I am not sure what I am doing wrong but this calculation

bcscale(20);
echo bcmul(bcdiv('422218', '2388865'), '473');

echoes "83.59999999999999999670" but every other calculator gives me 83.6.

Is there a way to solve this or is it a flaw in bcmath?

rmtheis
  • 5,992
  • 12
  • 61
  • 78
Zzzarka
  • 13
  • 3
  • 1
    That seems a construed example. Why don't you reorder the operations or simply use ordinary PHP float arithmetic if that is what you want? – mario Feb 22 '11 at 20:21

4 Answers4

5

The reason you see this result is because you first perform the division.

The division gives you:

422218/2388865
0.17674418604651162790697674418604651163

but you ask for 20 digits, so that becomes 0.1767441860465116279. In that light, bc gives you now the correct result:

0.1767441860465116279*473
83.5999999999999999967

A "solution" in this case would be to first perform the multiplication (which gives you "just" 9 digits) and then the division:

bcscale(20);
echo bcdiv(bcmul('422218','473'),'2388865');
83.60000000000000000000
Eelvex
  • 8,975
  • 26
  • 42
  • Yes! a proper solution without trickery. thank you!
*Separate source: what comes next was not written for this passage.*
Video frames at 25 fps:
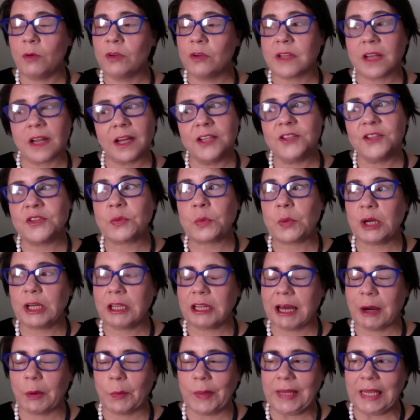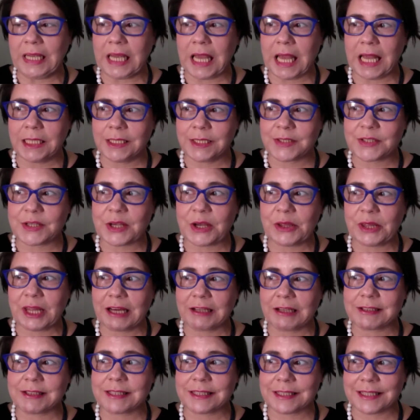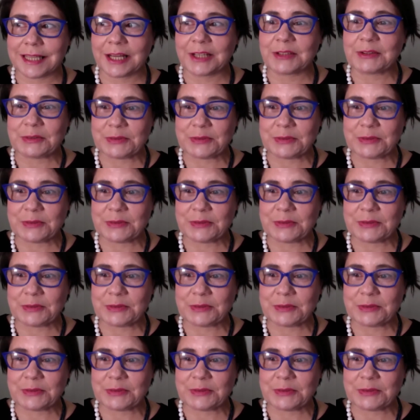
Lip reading: wasn't going to work that weekend, so that's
And now i think i will go and brush up on my math :) – Zzzarka Feb 22 '11 at 21:44
1

The bcmath functions use arbitrary precision arithmetic. The calculations aren't 100% precise - they're only as precise as you ask for (you asked for scale 20). Since the calculations aren't precise you can't always expect the answer to be precise.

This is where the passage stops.